START Material provided
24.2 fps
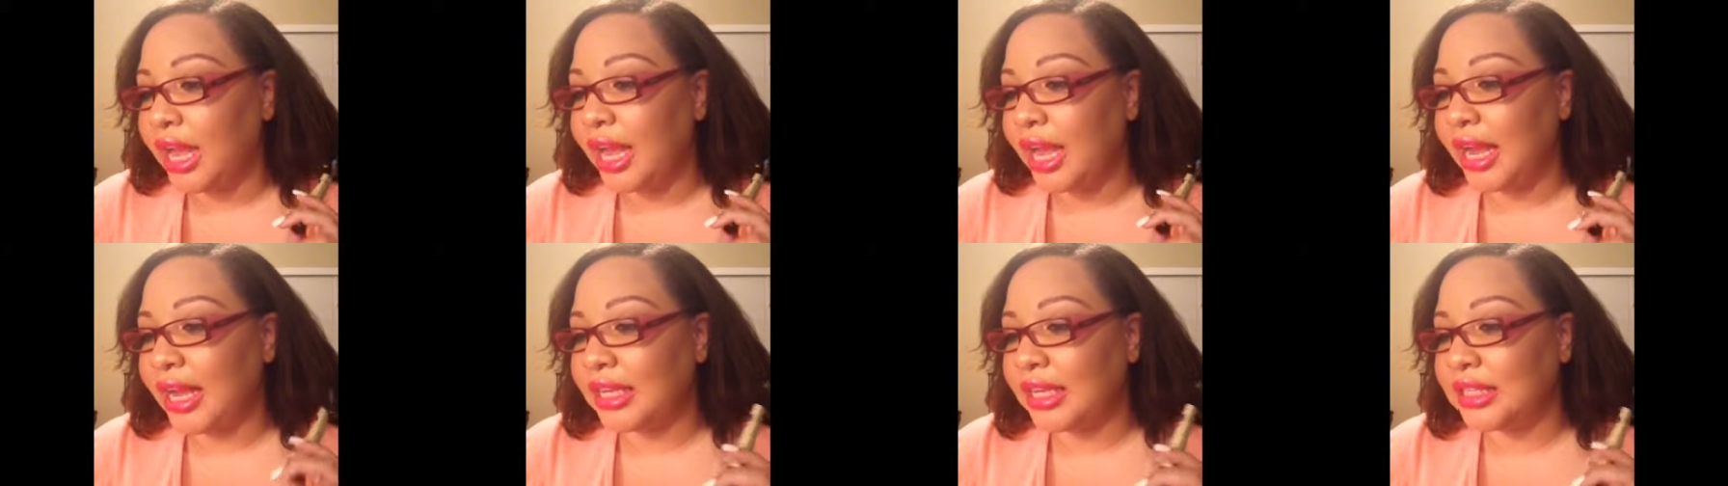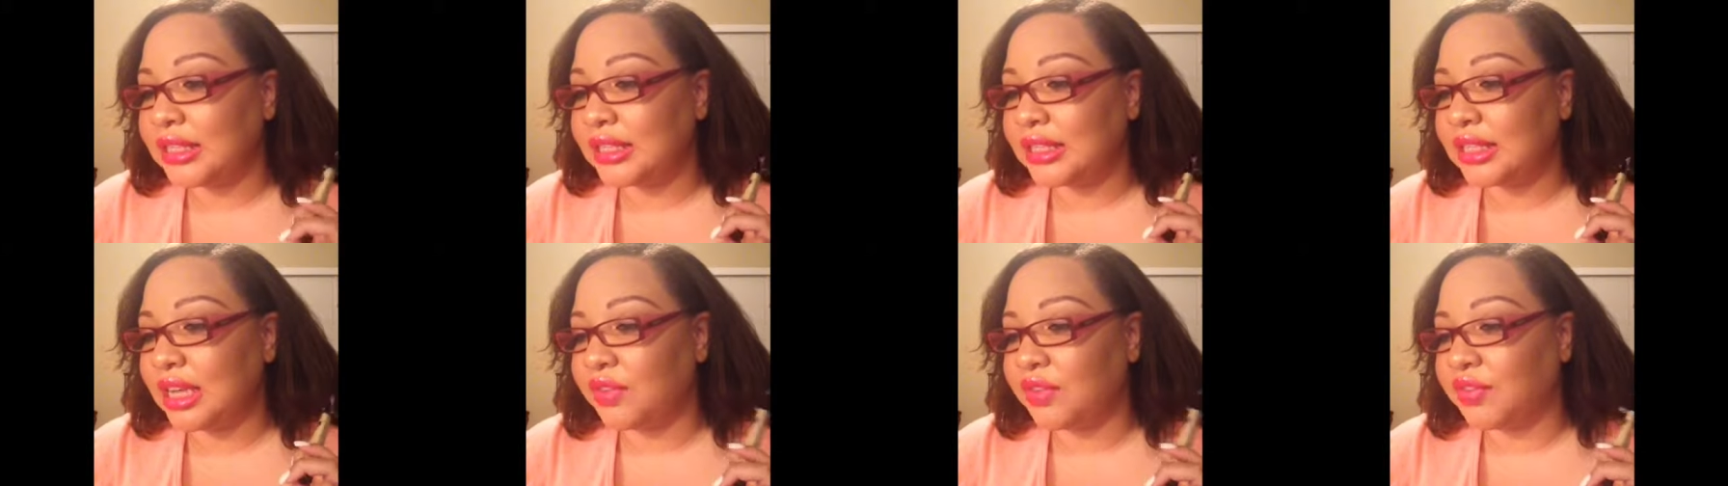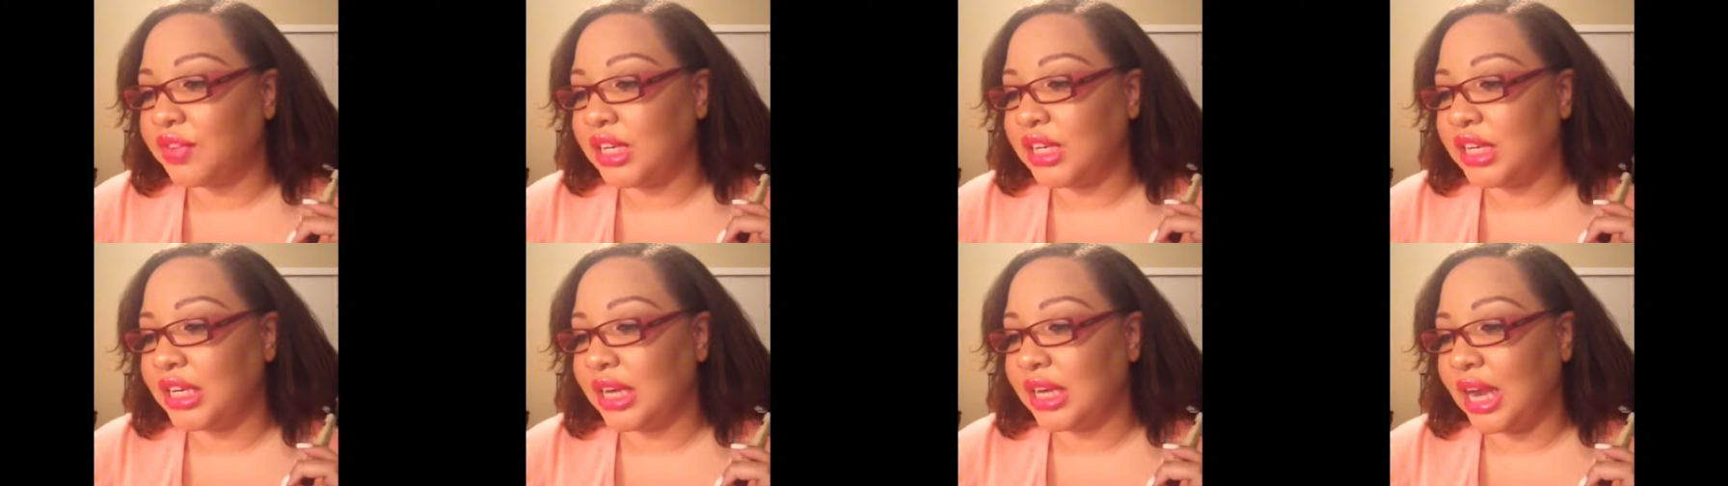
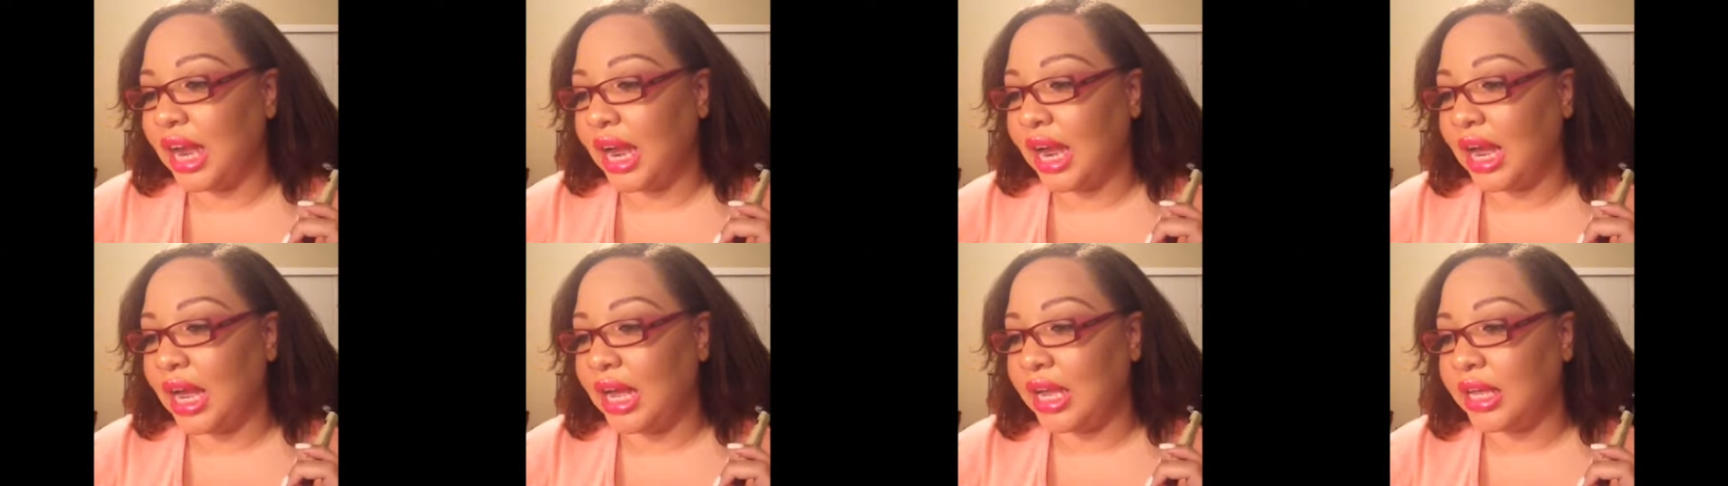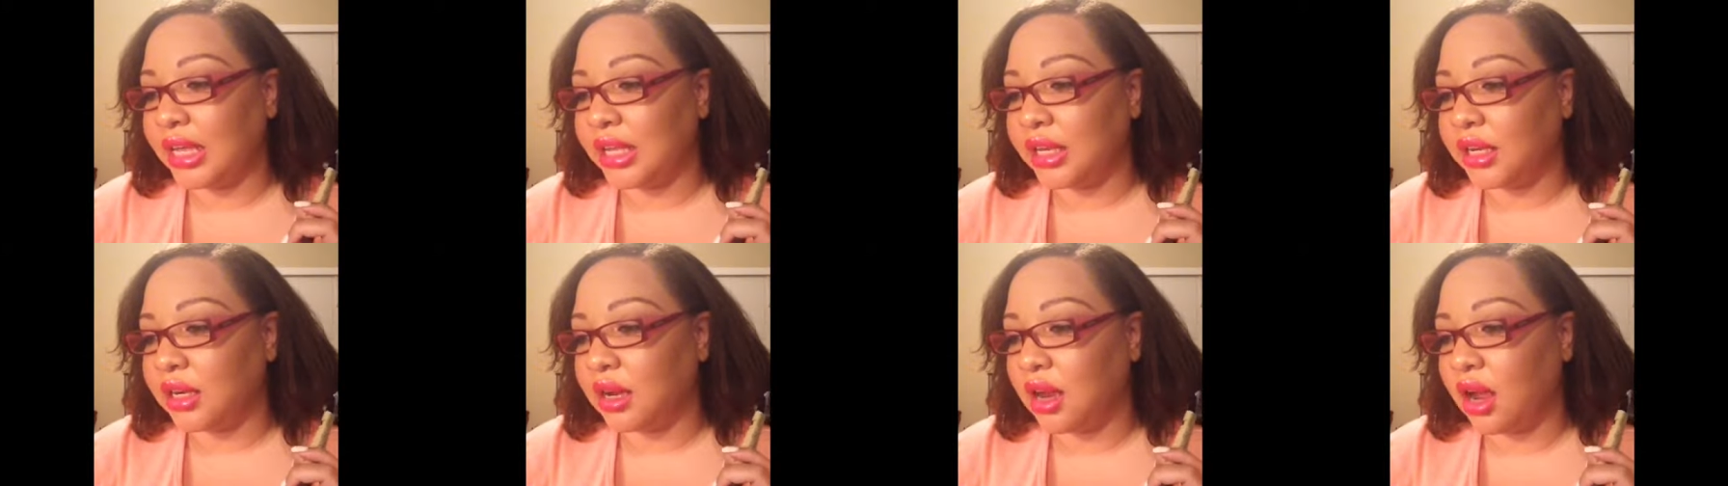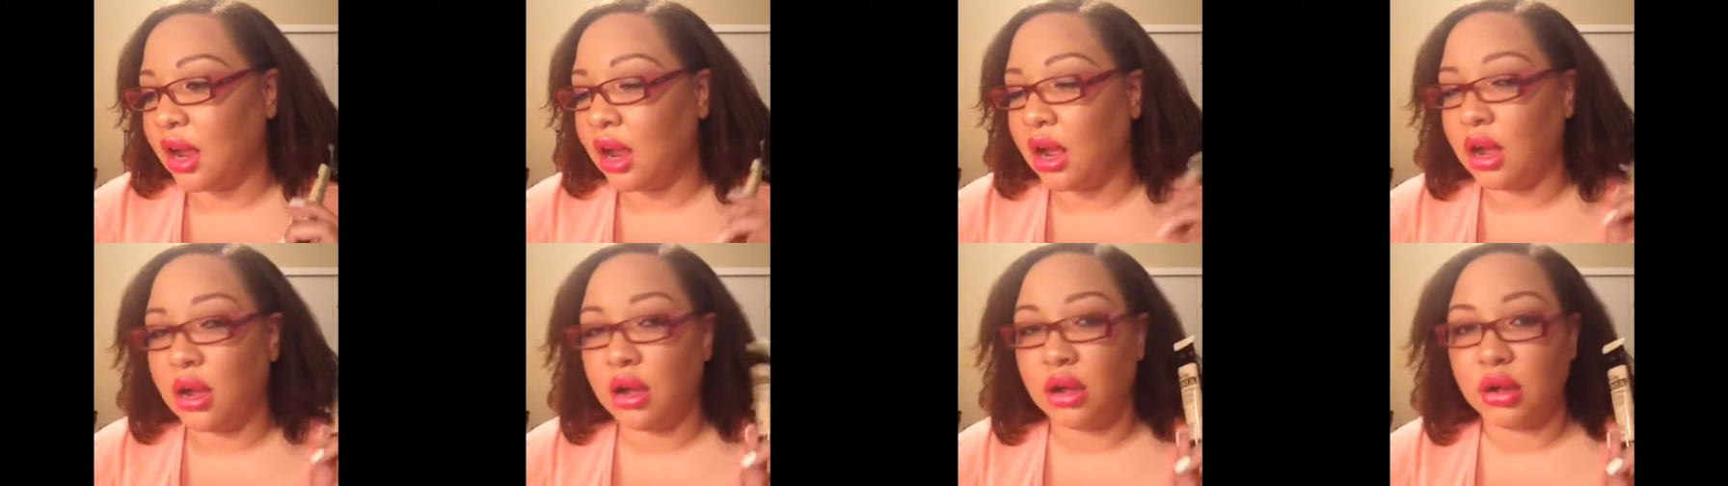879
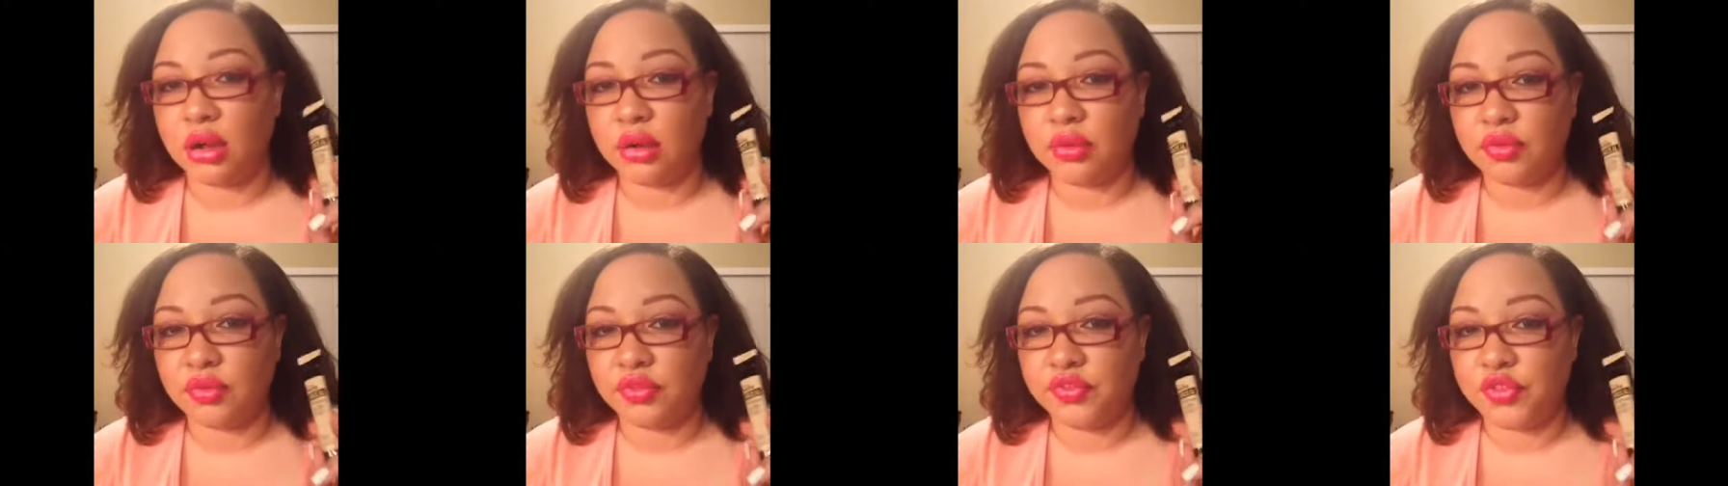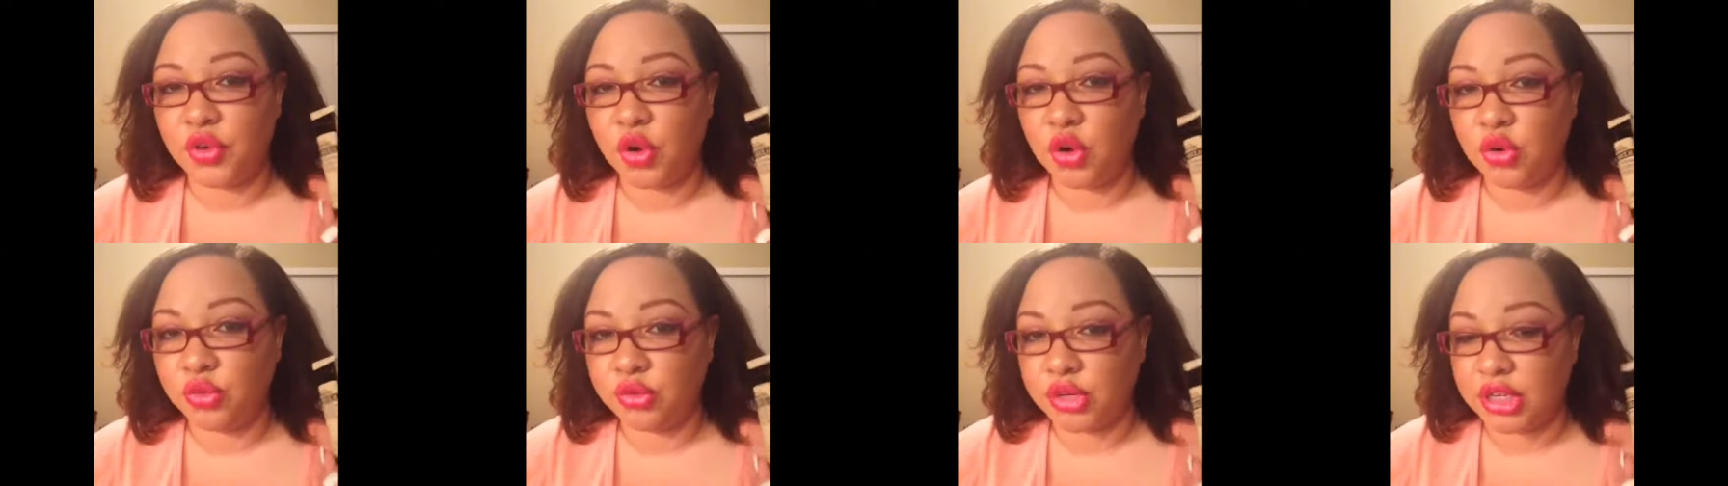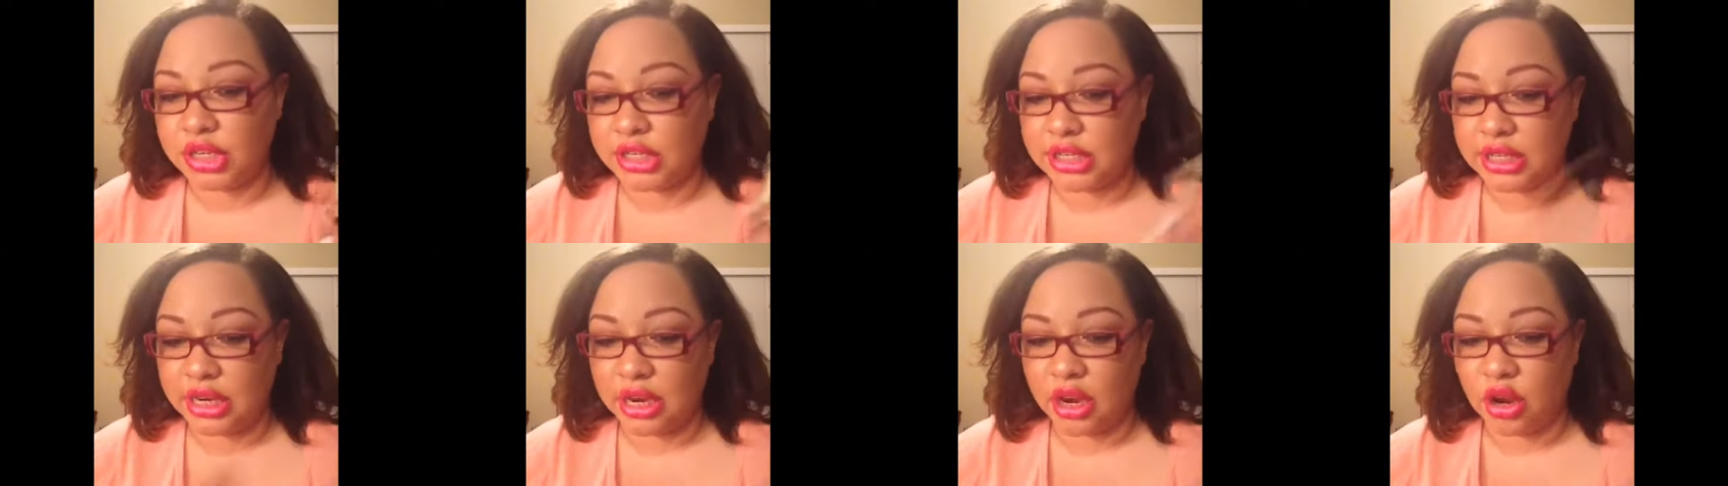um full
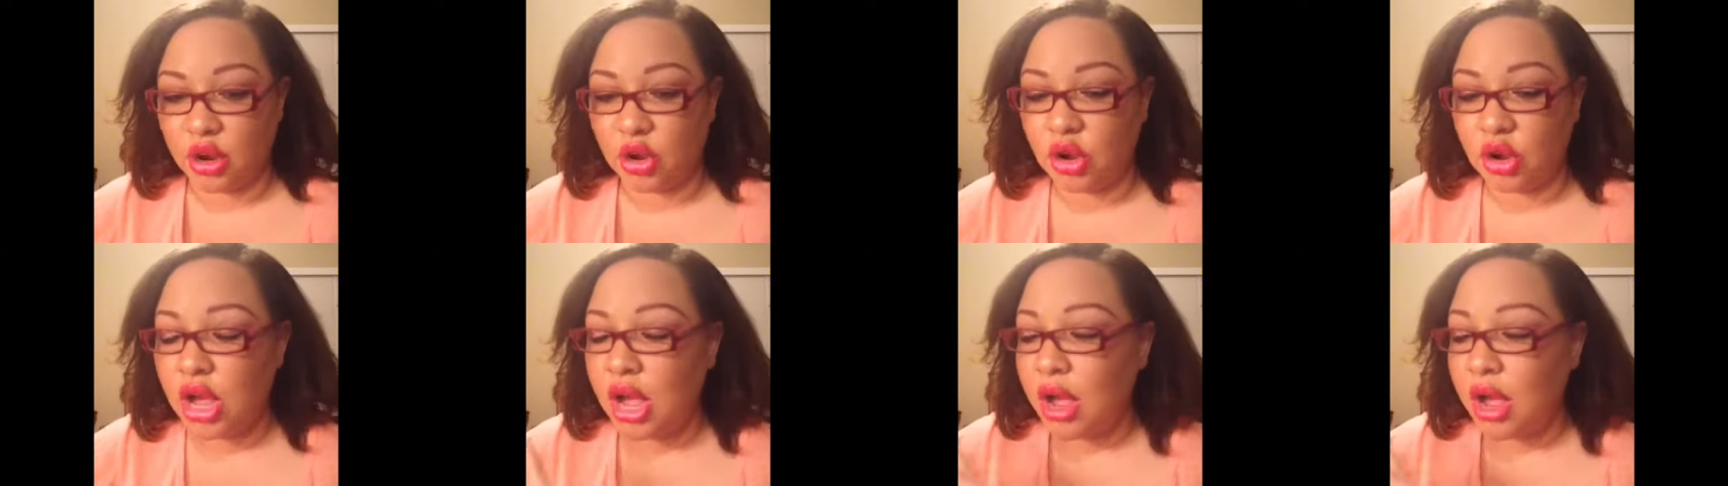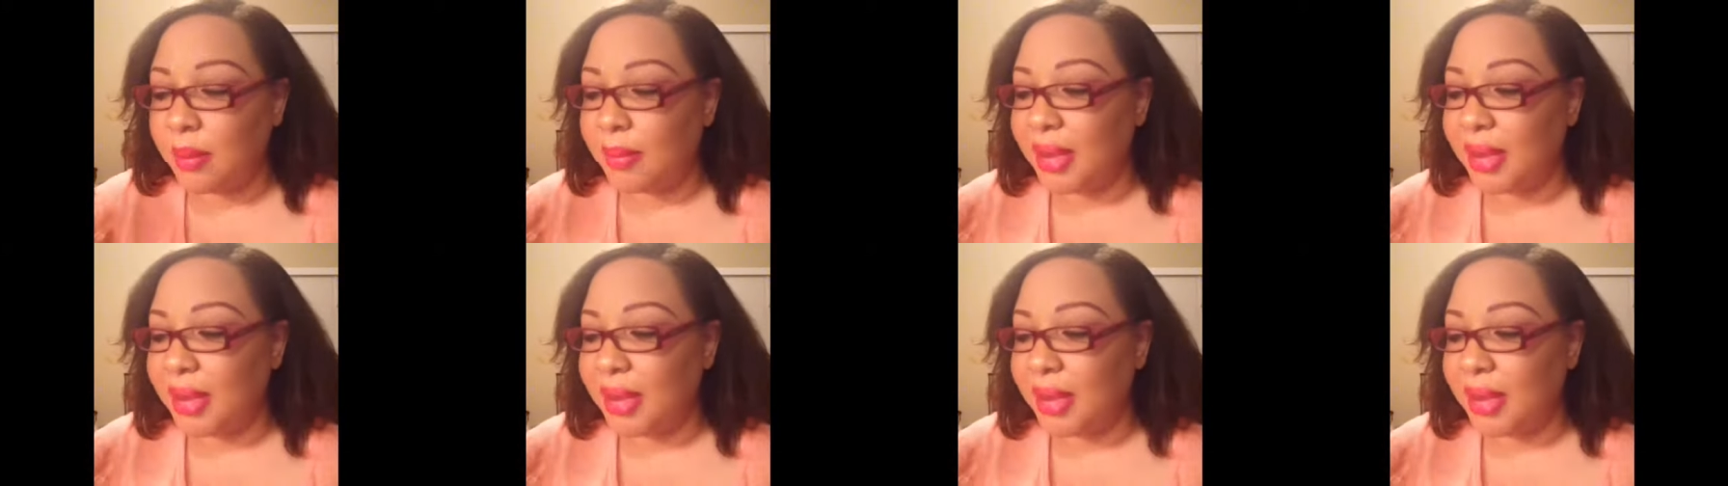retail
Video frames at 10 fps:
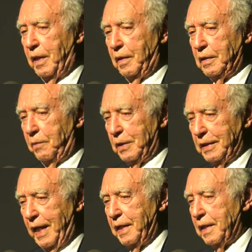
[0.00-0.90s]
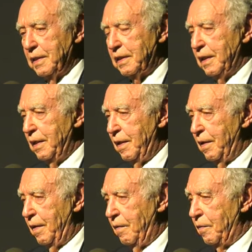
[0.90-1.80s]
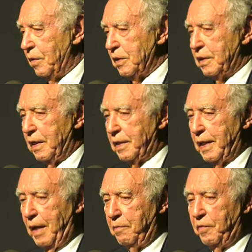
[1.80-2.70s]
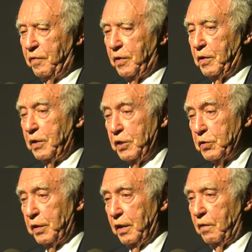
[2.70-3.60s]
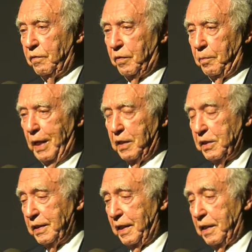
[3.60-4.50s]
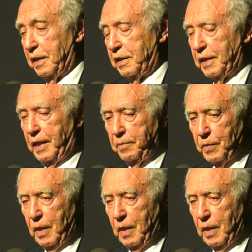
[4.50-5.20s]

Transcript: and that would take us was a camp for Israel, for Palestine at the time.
END Material provided
Exercise instructions
The whole listing must be restated word for word. Leave out any pictures.

Answer space
24.2 fps
879
um full
retail
Video frames at 10 fps:
[0.00-0.90s]
[0.90-1.80s]
[1.80-2.70s]
[2.70-3.60s]
[3.60-4.50s]
[4.50-5.20s]

Transcript: and that would take us was a camp for Israel, for Palestine at the time.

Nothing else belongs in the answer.